## BRIEF
When you output the records, match them exactly and omit any picture they include.

※

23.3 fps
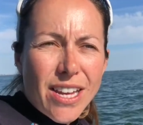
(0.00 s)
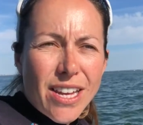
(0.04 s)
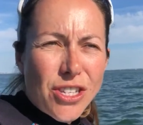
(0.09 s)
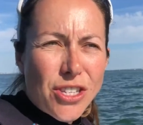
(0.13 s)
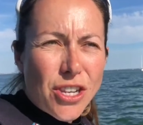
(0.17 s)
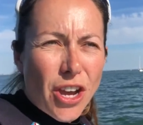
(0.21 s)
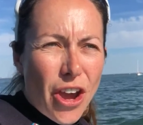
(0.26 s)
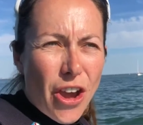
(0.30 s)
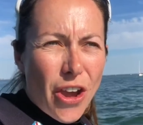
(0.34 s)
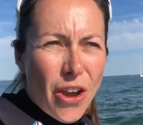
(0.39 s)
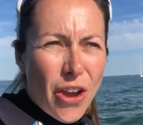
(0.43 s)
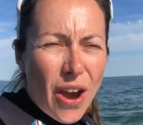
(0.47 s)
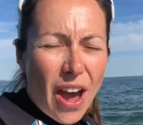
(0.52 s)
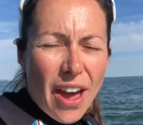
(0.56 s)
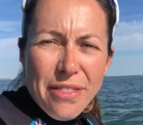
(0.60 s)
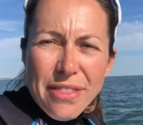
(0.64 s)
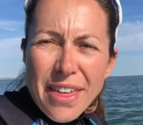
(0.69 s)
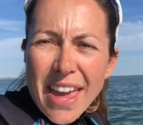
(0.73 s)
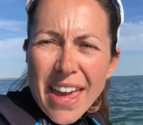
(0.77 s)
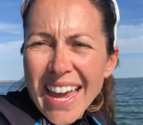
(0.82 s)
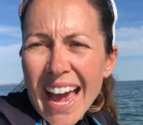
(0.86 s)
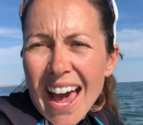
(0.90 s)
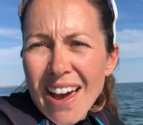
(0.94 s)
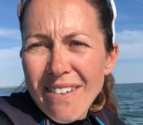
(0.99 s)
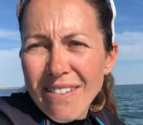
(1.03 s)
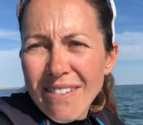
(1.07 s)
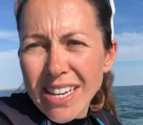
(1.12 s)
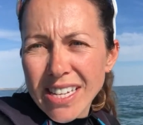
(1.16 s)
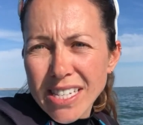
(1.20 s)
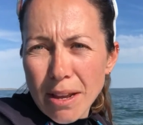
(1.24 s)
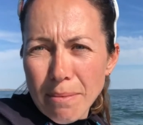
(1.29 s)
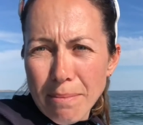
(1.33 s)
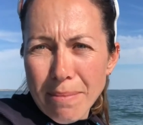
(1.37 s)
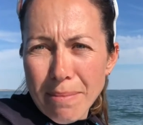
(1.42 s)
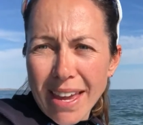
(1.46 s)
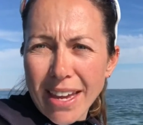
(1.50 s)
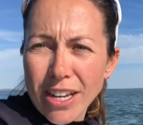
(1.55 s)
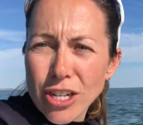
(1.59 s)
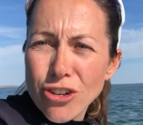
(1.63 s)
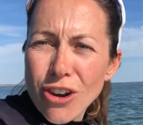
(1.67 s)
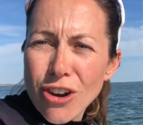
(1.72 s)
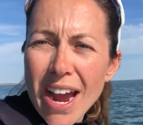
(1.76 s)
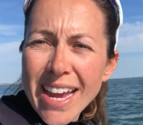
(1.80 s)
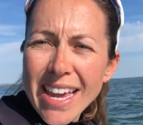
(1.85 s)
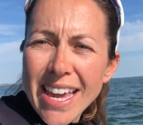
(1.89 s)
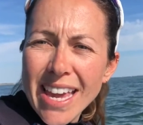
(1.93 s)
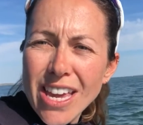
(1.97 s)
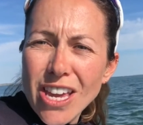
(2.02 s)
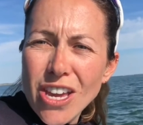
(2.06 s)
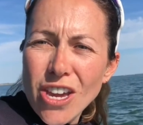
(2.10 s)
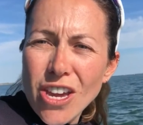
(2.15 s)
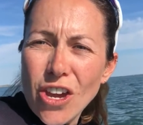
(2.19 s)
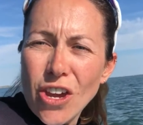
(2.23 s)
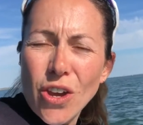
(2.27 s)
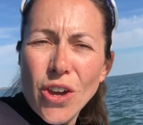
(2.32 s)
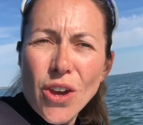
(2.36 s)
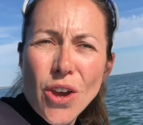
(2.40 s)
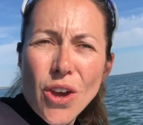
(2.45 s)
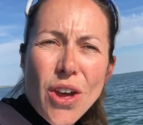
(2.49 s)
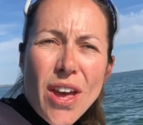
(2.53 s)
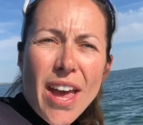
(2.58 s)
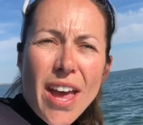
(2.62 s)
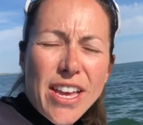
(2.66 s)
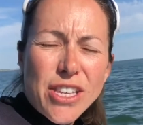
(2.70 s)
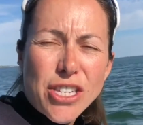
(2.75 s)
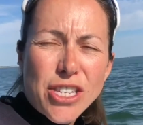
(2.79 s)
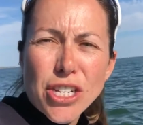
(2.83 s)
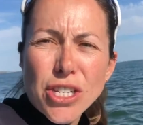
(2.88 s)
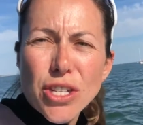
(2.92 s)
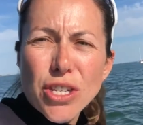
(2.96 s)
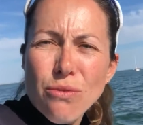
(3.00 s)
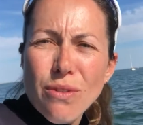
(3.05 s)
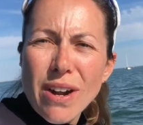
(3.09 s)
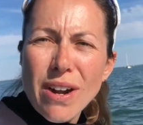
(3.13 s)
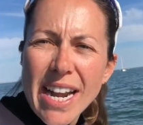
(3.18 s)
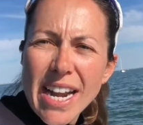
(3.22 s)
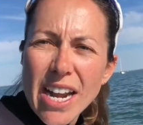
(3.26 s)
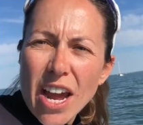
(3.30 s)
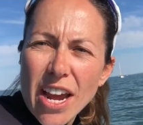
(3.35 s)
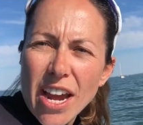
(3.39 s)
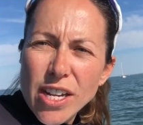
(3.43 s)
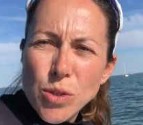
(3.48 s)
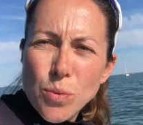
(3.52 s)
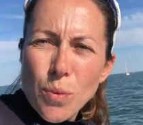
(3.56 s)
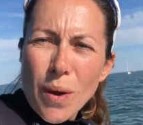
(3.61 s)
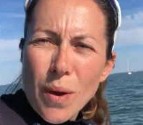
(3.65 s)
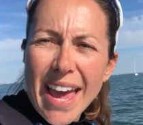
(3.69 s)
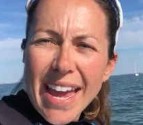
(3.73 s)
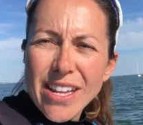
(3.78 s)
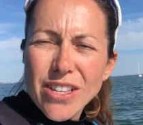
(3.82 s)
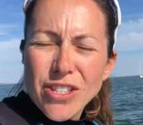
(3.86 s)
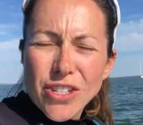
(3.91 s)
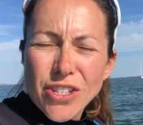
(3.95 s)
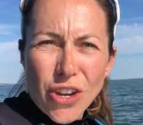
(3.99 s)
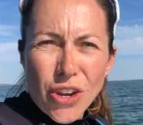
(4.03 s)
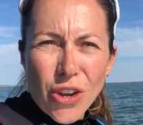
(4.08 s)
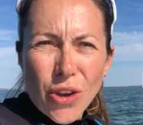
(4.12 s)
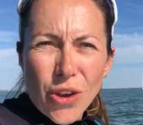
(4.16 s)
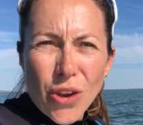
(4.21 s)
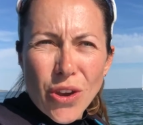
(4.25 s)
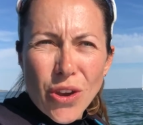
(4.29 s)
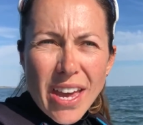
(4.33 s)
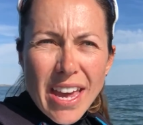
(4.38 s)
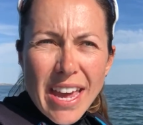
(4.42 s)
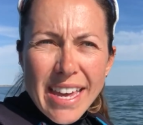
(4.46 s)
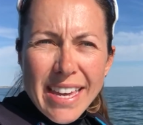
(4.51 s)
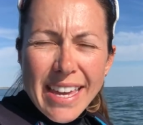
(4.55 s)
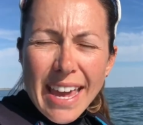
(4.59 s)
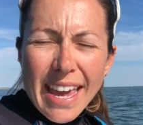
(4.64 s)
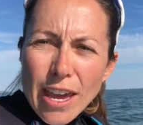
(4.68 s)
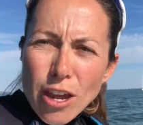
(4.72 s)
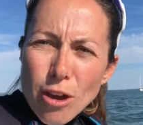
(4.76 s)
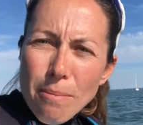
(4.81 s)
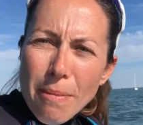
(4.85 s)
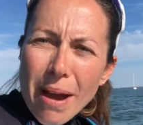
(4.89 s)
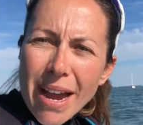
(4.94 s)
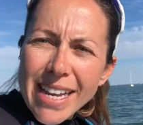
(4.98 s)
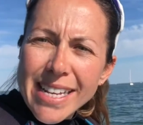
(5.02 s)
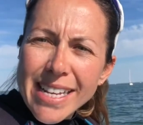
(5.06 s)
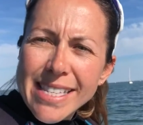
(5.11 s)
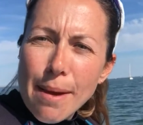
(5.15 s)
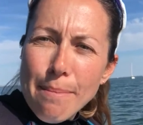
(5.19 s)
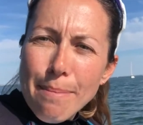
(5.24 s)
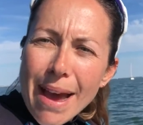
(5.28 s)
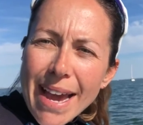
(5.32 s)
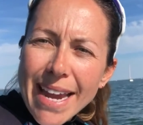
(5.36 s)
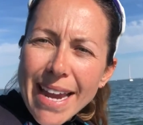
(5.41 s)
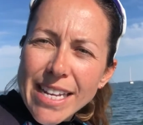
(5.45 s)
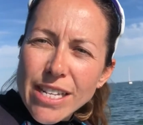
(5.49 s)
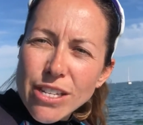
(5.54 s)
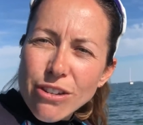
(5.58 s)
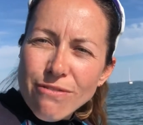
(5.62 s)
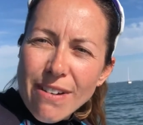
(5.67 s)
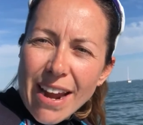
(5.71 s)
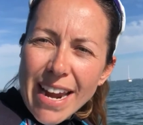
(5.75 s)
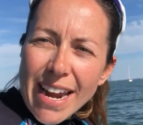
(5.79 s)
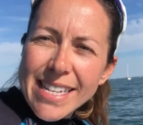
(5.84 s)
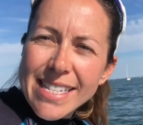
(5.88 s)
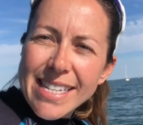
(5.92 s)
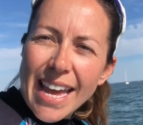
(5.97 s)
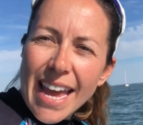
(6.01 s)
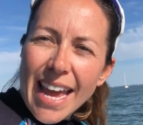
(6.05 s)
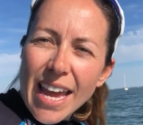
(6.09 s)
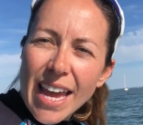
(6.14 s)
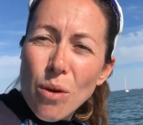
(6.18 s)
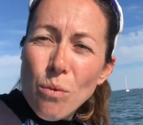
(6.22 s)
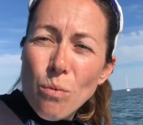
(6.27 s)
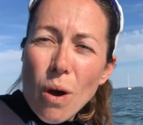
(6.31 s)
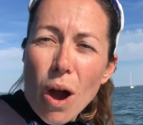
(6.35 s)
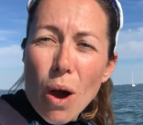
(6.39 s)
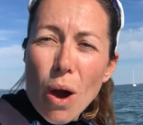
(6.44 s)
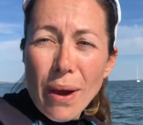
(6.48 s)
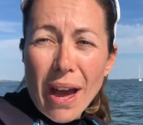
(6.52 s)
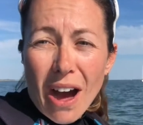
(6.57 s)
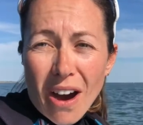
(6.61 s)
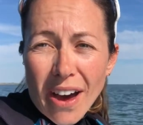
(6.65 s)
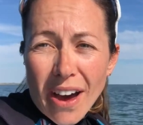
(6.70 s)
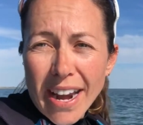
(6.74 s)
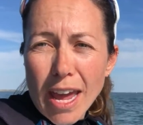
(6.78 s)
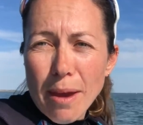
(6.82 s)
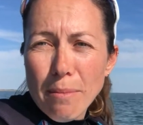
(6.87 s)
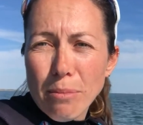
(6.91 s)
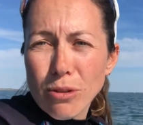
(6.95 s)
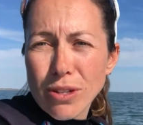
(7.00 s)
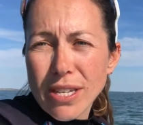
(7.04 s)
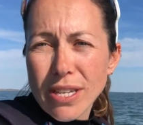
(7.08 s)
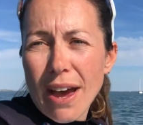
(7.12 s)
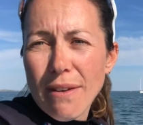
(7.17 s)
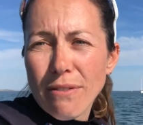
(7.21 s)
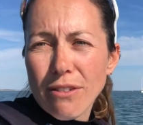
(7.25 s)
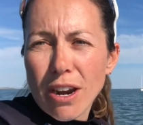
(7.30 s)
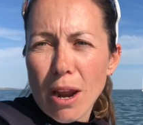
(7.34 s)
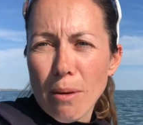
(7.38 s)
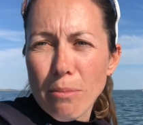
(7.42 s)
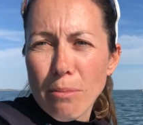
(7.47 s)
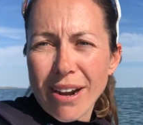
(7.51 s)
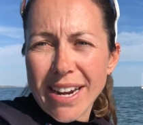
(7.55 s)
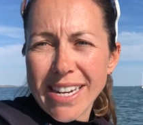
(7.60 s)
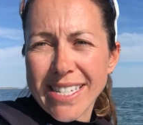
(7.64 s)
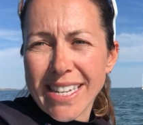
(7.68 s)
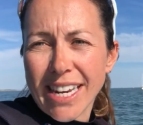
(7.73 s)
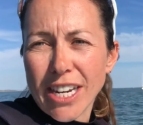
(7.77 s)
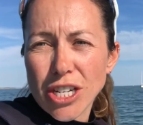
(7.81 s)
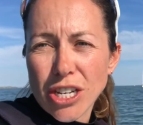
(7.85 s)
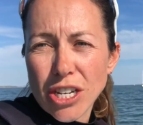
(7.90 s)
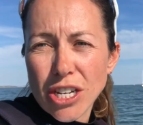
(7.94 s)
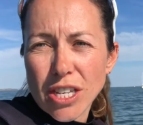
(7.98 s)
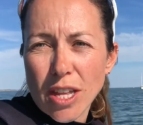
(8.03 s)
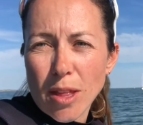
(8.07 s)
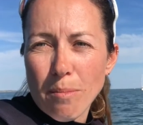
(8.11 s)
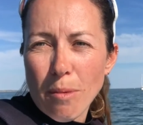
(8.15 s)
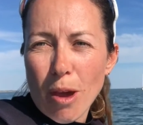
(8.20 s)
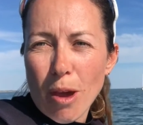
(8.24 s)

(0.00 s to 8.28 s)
So I think having something tracking you is just a really nice way to get your mindset back into racing while we aren't able to have club racing just at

※

## RESPONSE FOR THIS EXERCISE
23.3 fps
(0.00 s)
(0.04 s)
(0.09 s)
(0.13 s)
(0.17 s)
(0.21 s)
(0.26 s)
(0.30 s)
(0.34 s)
(0.39 s)
(0.43 s)
(0.47 s)
(0.52 s)
(0.56 s)
(0.60 s)
(0.64 s)
(0.69 s)
(0.73 s)
(0.77 s)
(0.82 s)
(0.86 s)
(0.90 s)
(0.94 s)
(0.99 s)
(1.03 s)
(1.07 s)
(1.12 s)
(1.16 s)
(1.20 s)
(1.24 s)
(1.29 s)
(1.33 s)
(1.37 s)
(1.42 s)
(1.46 s)
(1.50 s)
(1.55 s)
(1.59 s)
(1.63 s)
(1.67 s)
(1.72 s)
(1.76 s)
(1.80 s)
(1.85 s)
(1.89 s)
(1.93 s)
(1.97 s)
(2.02 s)
(2.06 s)
(2.10 s)
(2.15 s)
(2.19 s)
(2.23 s)
(2.27 s)
(2.32 s)
(2.36 s)
(2.40 s)
(2.45 s)
(2.49 s)
(2.53 s)
(2.58 s)
(2.62 s)
(2.66 s)
(2.70 s)
(2.75 s)
(2.79 s)
(2.83 s)
(2.88 s)
(2.92 s)
(2.96 s)
(3.00 s)
(3.05 s)
(3.09 s)
(3.13 s)
(3.18 s)
(3.22 s)
(3.26 s)
(3.30 s)
(3.35 s)
(3.39 s)
(3.43 s)
(3.48 s)
(3.52 s)
(3.56 s)
(3.61 s)
(3.65 s)
(3.69 s)
(3.73 s)
(3.78 s)
(3.82 s)
(3.86 s)
(3.91 s)
(3.95 s)
(3.99 s)
(4.03 s)
(4.08 s)
(4.12 s)
(4.16 s)
(4.21 s)
(4.25 s)
(4.29 s)
(4.33 s)
(4.38 s)
(4.42 s)
(4.46 s)
(4.51 s)
(4.55 s)
(4.59 s)
(4.64 s)
(4.68 s)
(4.72 s)
(4.76 s)
(4.81 s)
(4.85 s)
(4.89 s)
(4.94 s)
(4.98 s)
(5.02 s)
(5.06 s)
(5.11 s)
(5.15 s)
(5.19 s)
(5.24 s)
(5.28 s)
(5.32 s)
(5.36 s)
(5.41 s)
(5.45 s)
(5.49 s)
(5.54 s)
(5.58 s)
(5.62 s)
(5.67 s)
(5.71 s)
(5.75 s)
(5.79 s)
(5.84 s)
(5.88 s)
(5.92 s)
(5.97 s)
(6.01 s)
(6.05 s)
(6.09 s)
(6.14 s)
(6.18 s)
(6.22 s)
(6.27 s)
(6.31 s)
(6.35 s)
(6.39 s)
(6.44 s)
(6.48 s)
(6.52 s)
(6.57 s)
(6.61 s)
(6.65 s)
(6.70 s)
(6.74 s)
(6.78 s)
(6.82 s)
(6.87 s)
(6.91 s)
(6.95 s)
(7.00 s)
(7.04 s)
(7.08 s)
(7.12 s)
(7.17 s)
(7.21 s)
(7.25 s)
(7.30 s)
(7.34 s)
(7.38 s)
(7.42 s)
(7.47 s)
(7.51 s)
(7.55 s)
(7.60 s)
(7.64 s)
(7.68 s)
(7.73 s)
(7.77 s)
(7.81 s)
(7.85 s)
(7.90 s)
(7.94 s)
(7.98 s)
(8.03 s)
(8.07 s)
(8.11 s)
(8.15 s)
(8.20 s)
(8.24 s)

(0.00 s to 8.28 s)
So I think having something tracking you is just a really nice way to get your mindset back into racing while we aren't able to have club racing just at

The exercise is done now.